Abstract

Introduction. Physicians of Intensive Care Units (ICU) have a potential risk to develop negative outcomes such as emotional exhaustion and secondary traumatic stress (STS). Specifically, job demands in these units (i.e., work stressors and emotional effort) may positively predict these outcomes, whereas personal resources such as harmonious passion and self-compassion may diminish them. Objetive. To design a specific intervention for physicians in ICU and provide preliminary evidence of its effectiveness. Method.

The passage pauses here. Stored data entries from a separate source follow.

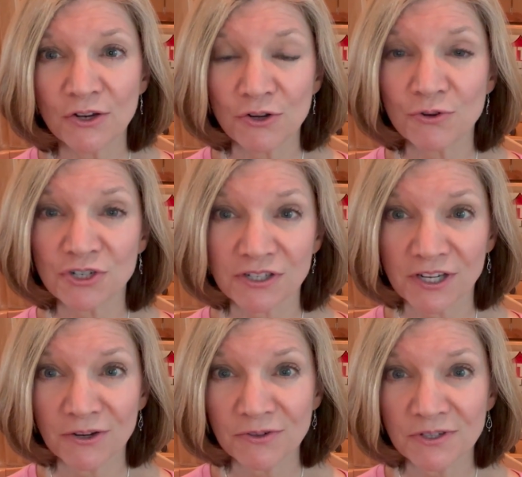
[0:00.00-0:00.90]
New
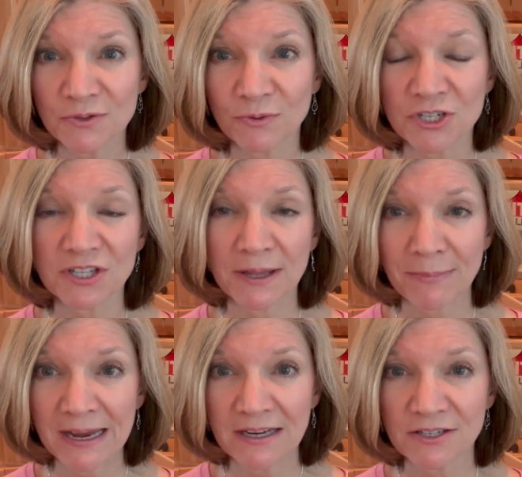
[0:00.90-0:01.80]
Chitose, which they
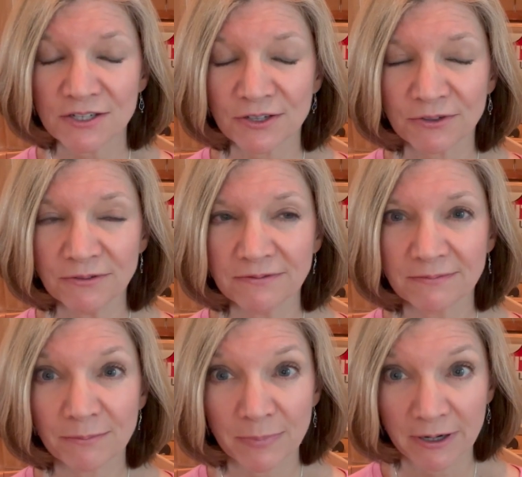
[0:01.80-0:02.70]
made it to,
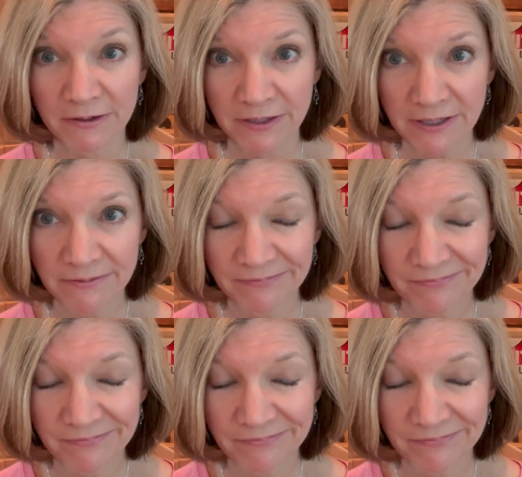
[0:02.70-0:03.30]
barely.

A brief intervention of five weekly sessions (two hour-sessions) was carried out with four physicians in ICU in a hospital in Mexico. Other four physicians were selected as a control group. The intervention was aimed at reducing emotional exhaustion and STS by increasing harmonious passion and self-compassion, and diminishing the emotional effort. Results. The intervention group showed a significant reduction in: a) work stressors (2/4 physicians; RCI = .21); emotional effort (1/4 physicians; (RCI = .60); emotional exhaustion (2/4 physicians; RCI = .34); and STS (3/4 physicians; RCI = .26). One physician experienced a significant increase in harmonious passion (RCI = 1.00), but the intervention seems to maintain high levels of this and self-compassion in comparison with the control group. The control group showed a worse result in its outcomes. Discussion and conclusion. Despite the limitations, this study provides preliminary evidence for effectively reducing emotional exhaustion and STS. Our findings highlight the individual analysis of the effective tools per physician and address interventions focused on harmonious passion and self-compassion. This study calls for future research concerning intervention proposals in ICU with follow-up measures to diminish the negative consequences in the long-term.